• Task goal
Should an entry include a picture, omit the picture and still repeat everything else exactly.
————————
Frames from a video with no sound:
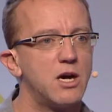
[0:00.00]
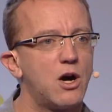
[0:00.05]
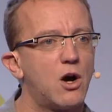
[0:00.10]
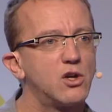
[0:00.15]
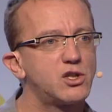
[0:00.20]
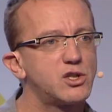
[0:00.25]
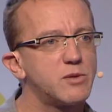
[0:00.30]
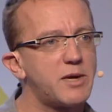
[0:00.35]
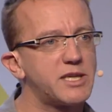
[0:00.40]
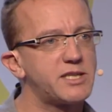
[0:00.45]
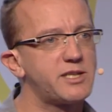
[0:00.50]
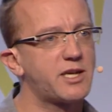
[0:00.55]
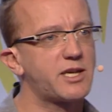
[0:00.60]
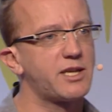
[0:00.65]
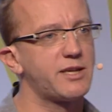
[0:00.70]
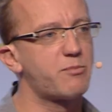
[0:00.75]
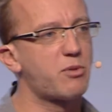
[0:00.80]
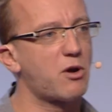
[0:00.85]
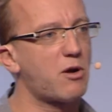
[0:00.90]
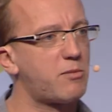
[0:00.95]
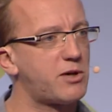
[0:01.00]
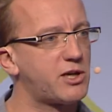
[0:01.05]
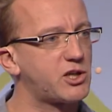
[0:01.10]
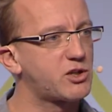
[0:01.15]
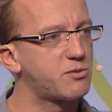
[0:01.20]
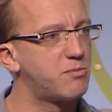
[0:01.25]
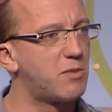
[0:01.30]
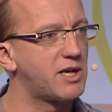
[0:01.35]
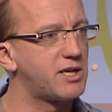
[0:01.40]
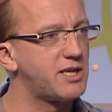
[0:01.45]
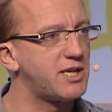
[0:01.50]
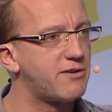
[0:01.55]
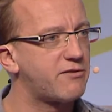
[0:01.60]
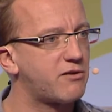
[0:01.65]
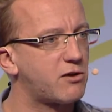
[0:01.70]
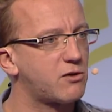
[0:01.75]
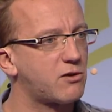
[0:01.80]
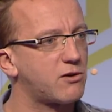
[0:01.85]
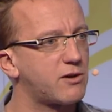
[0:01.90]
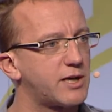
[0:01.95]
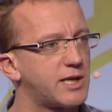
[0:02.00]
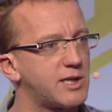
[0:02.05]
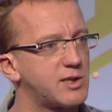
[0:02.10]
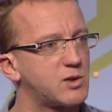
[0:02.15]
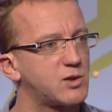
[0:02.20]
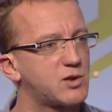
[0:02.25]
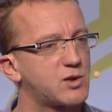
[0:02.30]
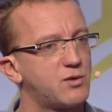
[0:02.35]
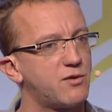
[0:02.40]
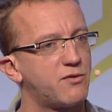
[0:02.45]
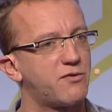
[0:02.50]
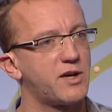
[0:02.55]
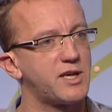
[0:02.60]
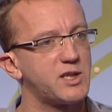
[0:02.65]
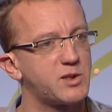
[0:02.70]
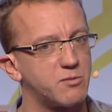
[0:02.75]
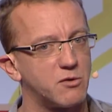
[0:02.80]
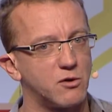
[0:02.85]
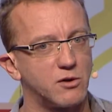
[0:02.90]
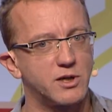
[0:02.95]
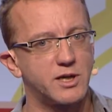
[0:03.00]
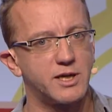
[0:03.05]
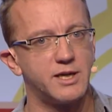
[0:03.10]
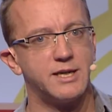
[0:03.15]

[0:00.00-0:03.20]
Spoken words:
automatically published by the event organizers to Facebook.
————————
• Answer box
Frames from a video with no sound:
[0:00.00]
[0:00.05]
[0:00.10]
[0:00.15]
[0:00.20]
[0:00.25]
[0:00.30]
[0:00.35]
[0:00.40]
[0:00.45]
[0:00.50]
[0:00.55]
[0:00.60]
[0:00.65]
[0:00.70]
[0:00.75]
[0:00.80]
[0:00.85]
[0:00.90]
[0:00.95]
[0:01.00]
[0:01.05]
[0:01.10]
[0:01.15]
[0:01.20]
[0:01.25]
[0:01.30]
[0:01.35]
[0:01.40]
[0:01.45]
[0:01.50]
[0:01.55]
[0:01.60]
[0:01.65]
[0:01.70]
[0:01.75]
[0:01.80]
[0:01.85]
[0:01.90]
[0:01.95]
[0:02.00]
[0:02.05]
[0:02.10]
[0:02.15]
[0:02.20]
[0:02.25]
[0:02.30]
[0:02.35]
[0:02.40]
[0:02.45]
[0:02.50]
[0:02.55]
[0:02.60]
[0:02.65]
[0:02.70]
[0:02.75]
[0:02.80]
[0:02.85]
[0:02.90]
[0:02.95]
[0:03.00]
[0:03.05]
[0:03.10]
[0:03.15]

[0:00.00-0:03.20]
Spoken words:
automatically published by the event organizers to Facebook.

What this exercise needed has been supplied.